On Wednesday, Secretary of Education Betsy DeVos, giving the commencement speech at Bethune-Cookman University, a historically black college in Daytona Beach, Florida, was met with thunderous boos.
It wasn’t just the students who booed; parents also joined in the nasty response to DeVos. Some blacks have taken offense to DeVos’ statement that historically black colleges and universities were “the original pioneers of school choice.”
Roughly two minutes into DeVos’ speech, the boos got so loud that Edison Jackson, the college’s president, threatened to cancel the commencement ceremony and mail students their diplomas, saying, “Choose which way you want to go.”

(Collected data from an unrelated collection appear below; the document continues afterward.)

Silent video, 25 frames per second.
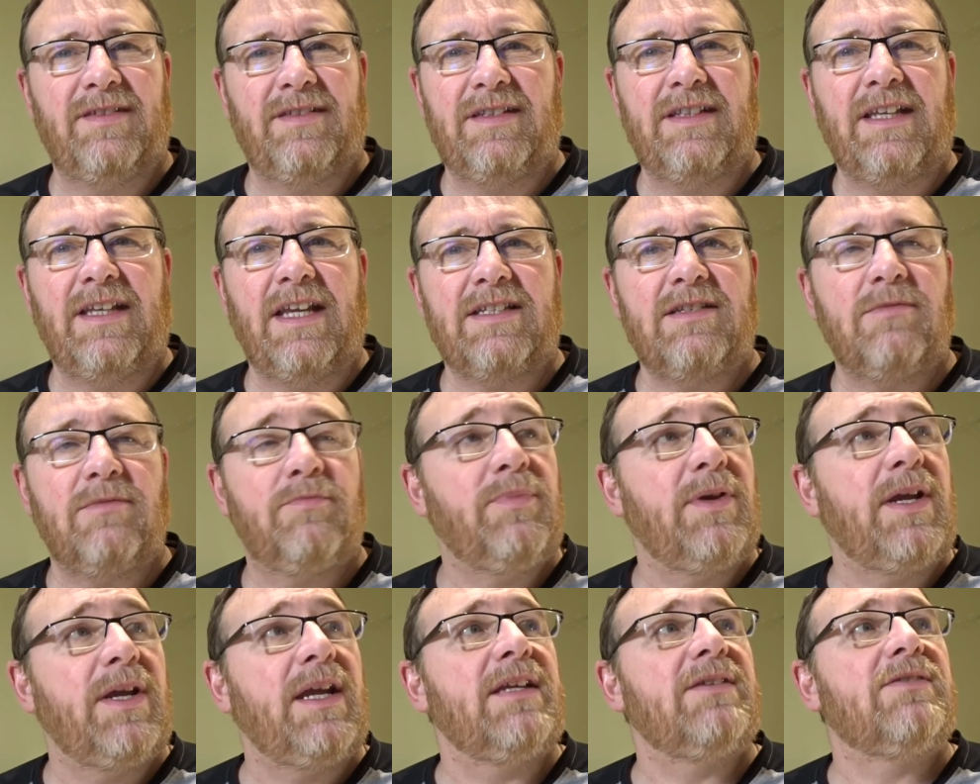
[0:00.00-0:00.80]

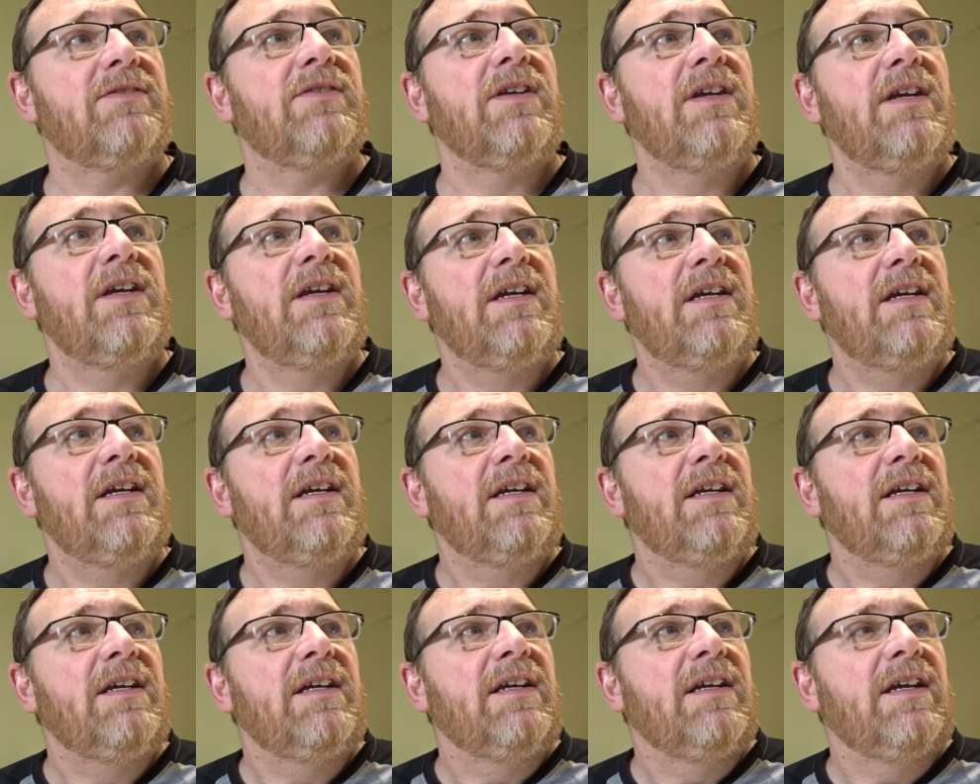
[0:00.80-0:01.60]
dissipates
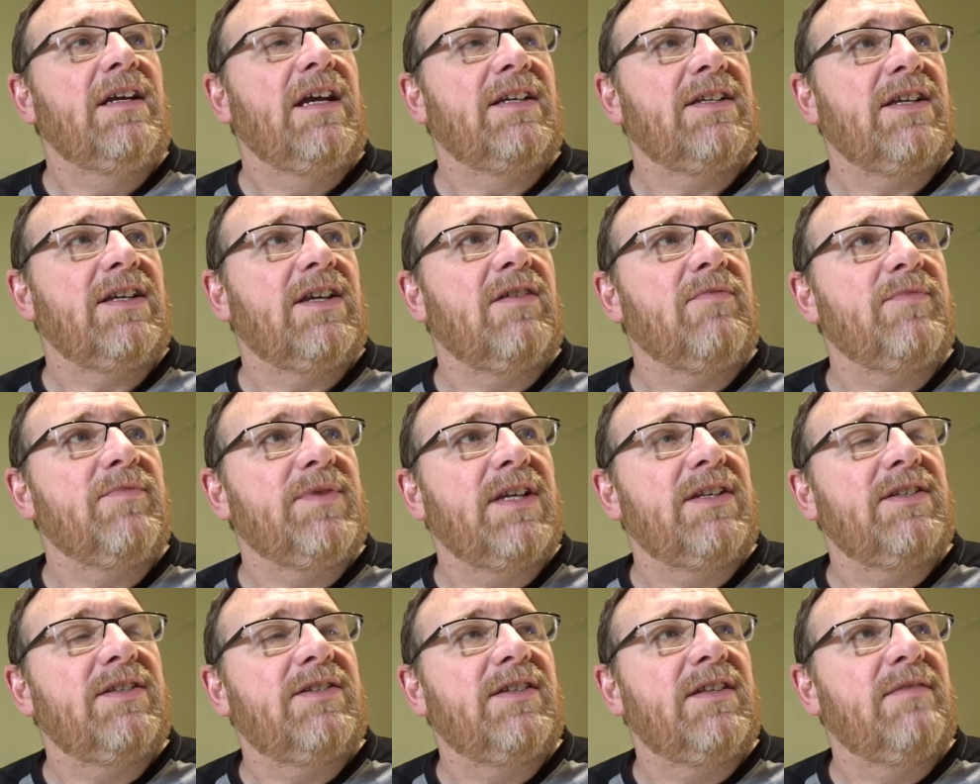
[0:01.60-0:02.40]
as it comes
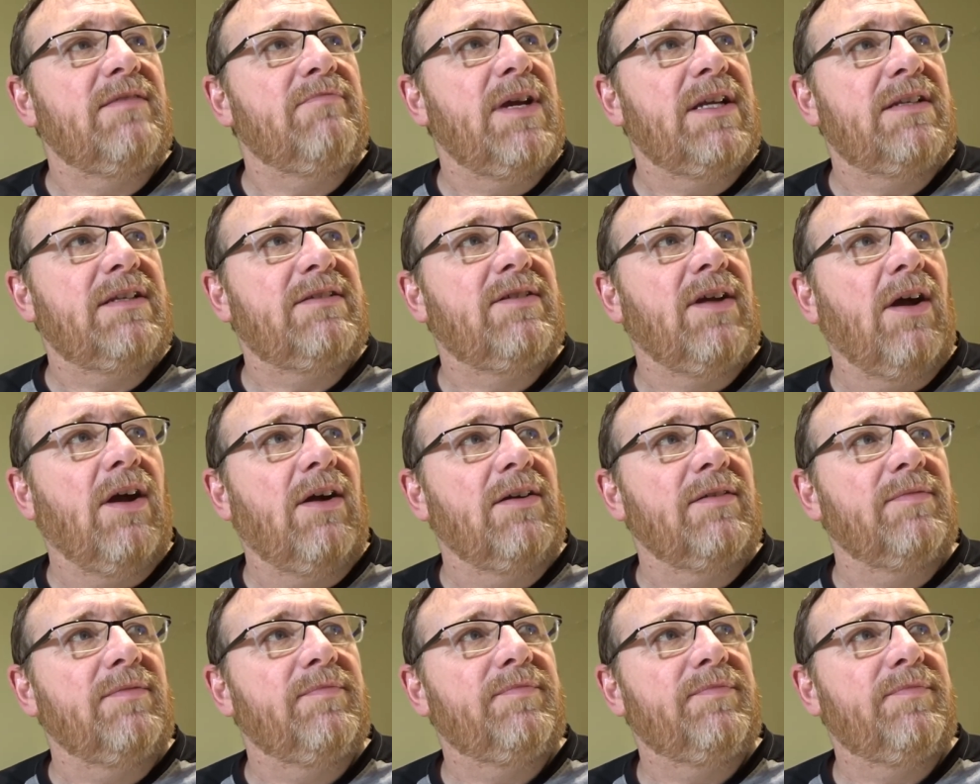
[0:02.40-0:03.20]
into the
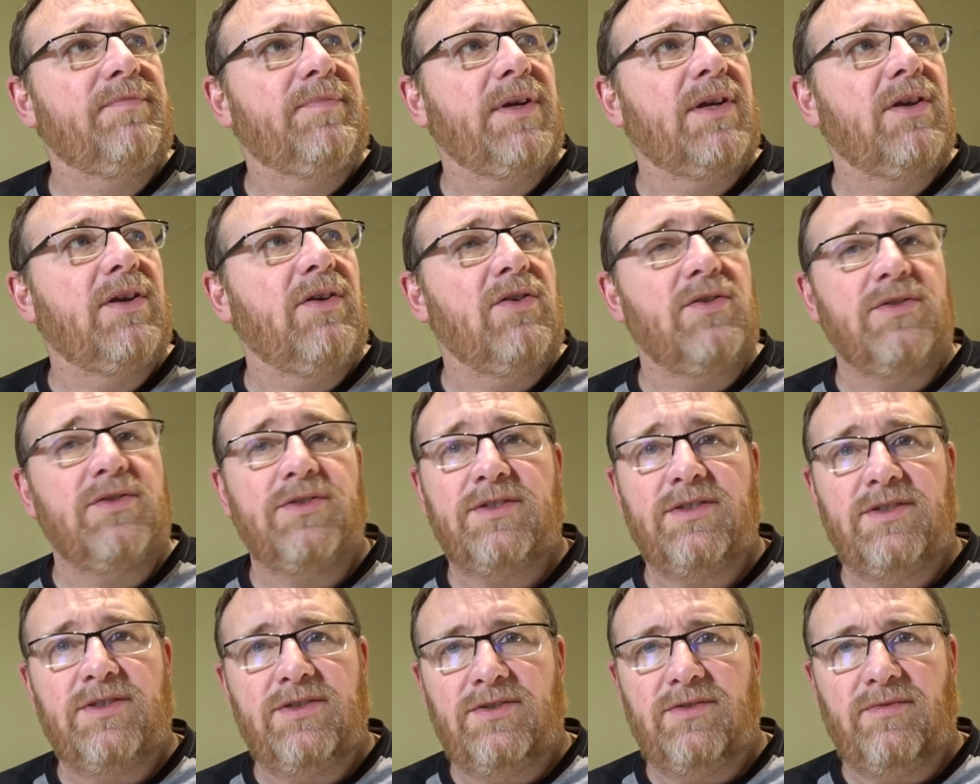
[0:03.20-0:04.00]
mid-tongue,
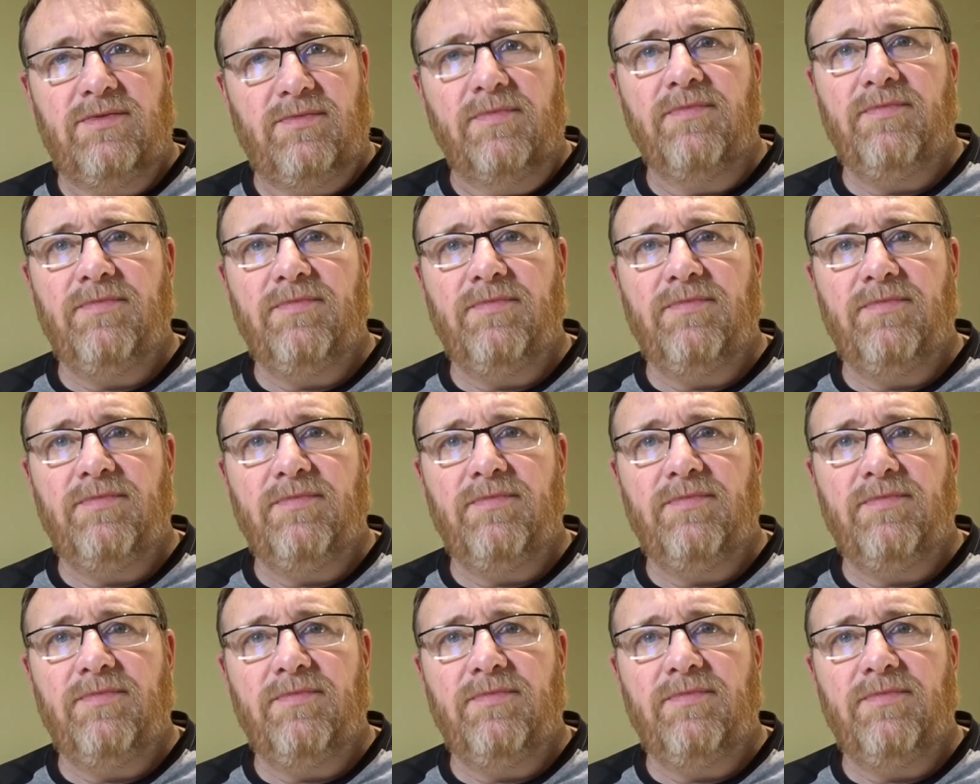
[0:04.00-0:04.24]
because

Over a dozen graduates rudely turned around and showed their backs to DeVos as she spoke; some people in the crowd were escorted from the room with their fists raised in the black power symbol. When DeVos spoke about the “different life experiences” of those in the crowd, some shouted, “Hell nah,” according to Buzzfeed.
When DeVos mentioned her plans to visit the gravesite of the school’s founder and namesake, Mary McLeod Bethune, the boos got louder.
A petition to remove DeVos from the list of commencement speakers garnered thousands of signatures. The Rev. Jeffrey Dove, an African Methodist Episcopal Church pastor who met with B-CU’s president, Edison Jackson, asking him to rescind the invitation to DeVos, said, “I don’t hate Betsy DeVos, but the fruit from the poison tree is poisonous. Donald Trump is a racist and a sexist, and my job as a preacher is to speak up against that. There’s no problem with a dialogue, but this is not a dialogue — it’s a monologue.”
Jackson wouldn’t budge, telling reporters on Wednesday, “God is on our side, and when he’s for you, what does it matter who’s against you?” He added that DeVos’s visit was a chance to “engage and educate” the secretary. He also revealed that 12 Bethune-Cookman students had met with DeVos to give her concrete policy suggestions.
Jackson concluded, “We are always about the business of making new friends. Her department controls 80% of the revenue that comes into our school. Why wouldn’t we want to do that?”